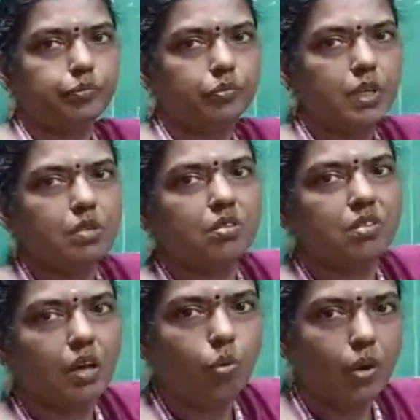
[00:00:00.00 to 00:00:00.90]
This is
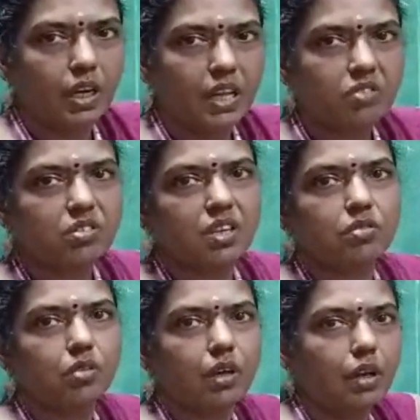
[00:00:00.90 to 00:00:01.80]
a one S
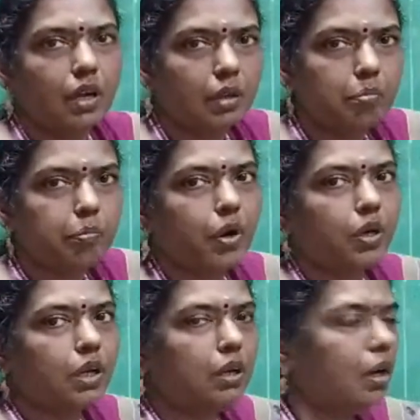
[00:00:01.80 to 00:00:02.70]
station, important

^^^^^^^^

- **TASK BRIEF**
Reproduce every entry exactly, but omit each picture.

- **RESULT**
[00:00:00.00 to 00:00:00.90]
This is
[00:00:00.90 to 00:00:01.80]
a one S
[00:00:01.80 to 00:00:02.70]
station, important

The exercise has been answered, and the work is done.